When Baby woke up, I asked him iffin his twin was necroleptic too. Good news fer me, that was the only way their mama could tell 'em apart. Further investigation revealed there ain't no chance of him regainin' his speech neither. Just to confirm, I asked Baby, "The only difference between you and your identical twin brother is that he don't fall out asleep like a corpse at inopportune times and he is hopelessly mute?" After Baby waxed on affirmative, I made arrangements fer us to meet Baby's twin brother at the Big Texas Steak Ranch and Hotel on I-40 in Amarillo. It was real sweet to see those brothers united. Baby would be glad to tell you 'bout it, but he ain't said much since Amarillo and he don't seem a bit sleepy neither. The Lawrd works in mysterious ways, don't He?

20 comments:

Kelly Ann said...

LOL You have the opposite problem I do then, my man won't talk when he drives, unless I initiate a convo, or some light bulb goes off lol.

Hope ya made it home safe. :)

Da Old Man said...

Nice of you to arrange a family reunion like that.

nikkicrumpet said...

LOL you are a bad bad bad girl! Swappin brothers like that just might be illegal in some states! The whole airport thing had me laughing good. Too funny

eve cleveland said...

Old Man..
Family values is still important..to me anyway.
Eve

eve cleveland said...

Nikki..
Oh, Hon.. a lil square dancin' is good fer everybody now and then;)
Eve

Thinkinfyou said...

LOL! Maybe you're the cure for Narcolepsy.

Kristen said...

I don't mind flying either but it just doesn't seem natural for something that big to be that high.
Congrates on the car

eve cleveland said...

K'...
Girl..you are right as usual. I also don't like to be trapped in thangs I can't git out of. That's why I ain't never been on a cruise. The car is nice and the Joons are havin' fun doin' donuts in the parkin'lot.
Eve

Anna Lefler said...

Eve, you slay me.

And I'm with you - I'd take a road trip over an airport experience any day...

Thanks for becoming a follower on my blog - I really appreciate that!

XO

Anna

Unknown said...

"I quickly realized I should have made him wear the duct tape over his mouth as usual"


Brilliant!

eve cleveland said...

Anna..
Girl..You tickle me too!
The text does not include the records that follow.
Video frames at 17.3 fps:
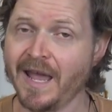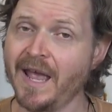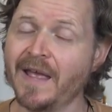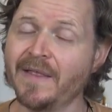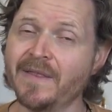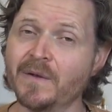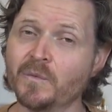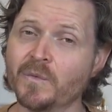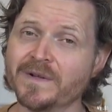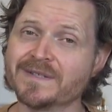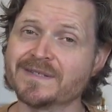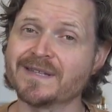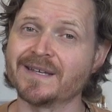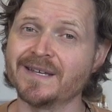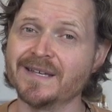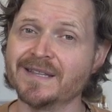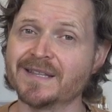And then once
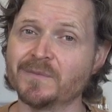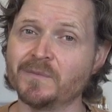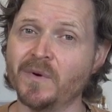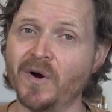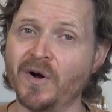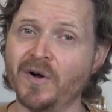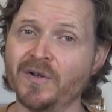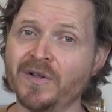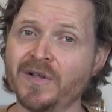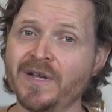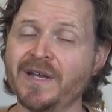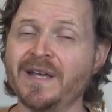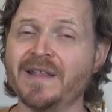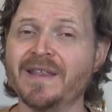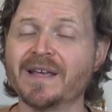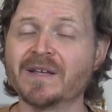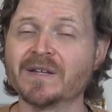they hit the ball,
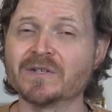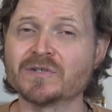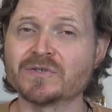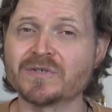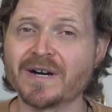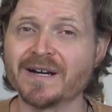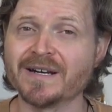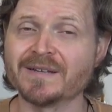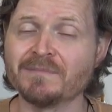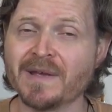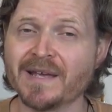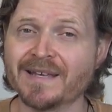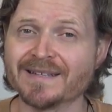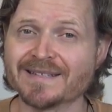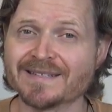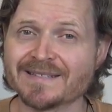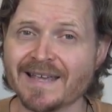they can try to make
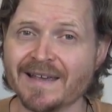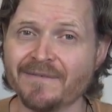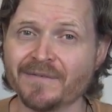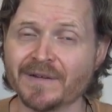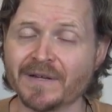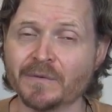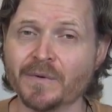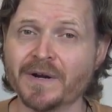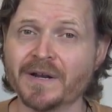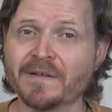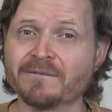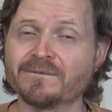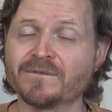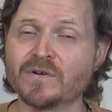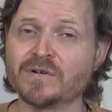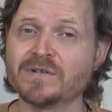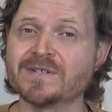it safely running
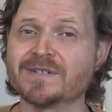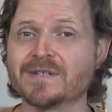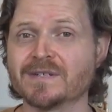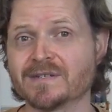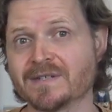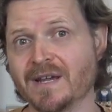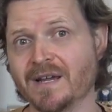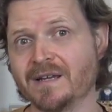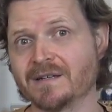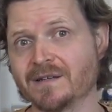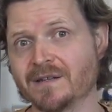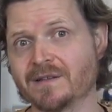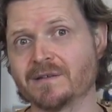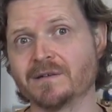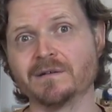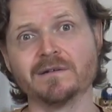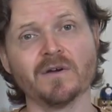first to second to
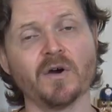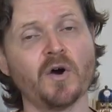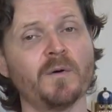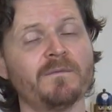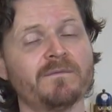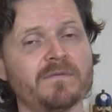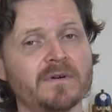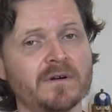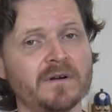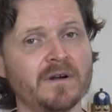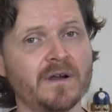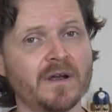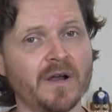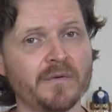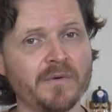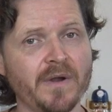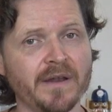third to home for
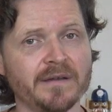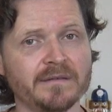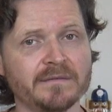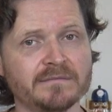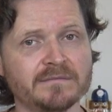a run.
We need to plan a girls trip.
Eve

eve cleveland said...

Chris,
That's the good thang bout Baby 2.0 Duct tape takes up a whole lot of room in a gal's purse and I don't have to tote it with me now.
Eve

Anonymous said...

I can't imagine that you would look bad in any light.. even airport light.

The Grandpa said...

I was just getting ready to say you won't have to carry the duct tape any more and you beat me to it. Great post. And thanks for stopping by my blog and leaving a comment. Come back any time.

Anonymous said...

LOL So let me get this straight -- you get to go to Vegas, you get a mute twin brother, and you win a car! Jesus you are so lucky. I'm takin' you on my next trip to "V" baby!

Glad you are back safely. :D

eve cleveland said...

Awww, John J...
You Savo boys always know what to say.
Eve

eve cleveland said...

Grandpa...
Thanks for stoppin' by! I'll see you toosdee at the Golden Rage.
Eve

eve cleveland said...

Ang...
Girl, truth is I won two cars. Baby 1.0 is in the trunk of the other one in Amarillo. Do you want him?
Eve

The Muse said...

Well welcome back to the Trailer Park...we have missed you...and oh yes...I know who took the pink flamingos from your yard...! LOL

horatio salt said...

ever try writing a novel? your 'voice' is uniquely captivating. damn near hyp-mot-izin', grrl.

If Mama ain't happy...somebody's gonna get kilt.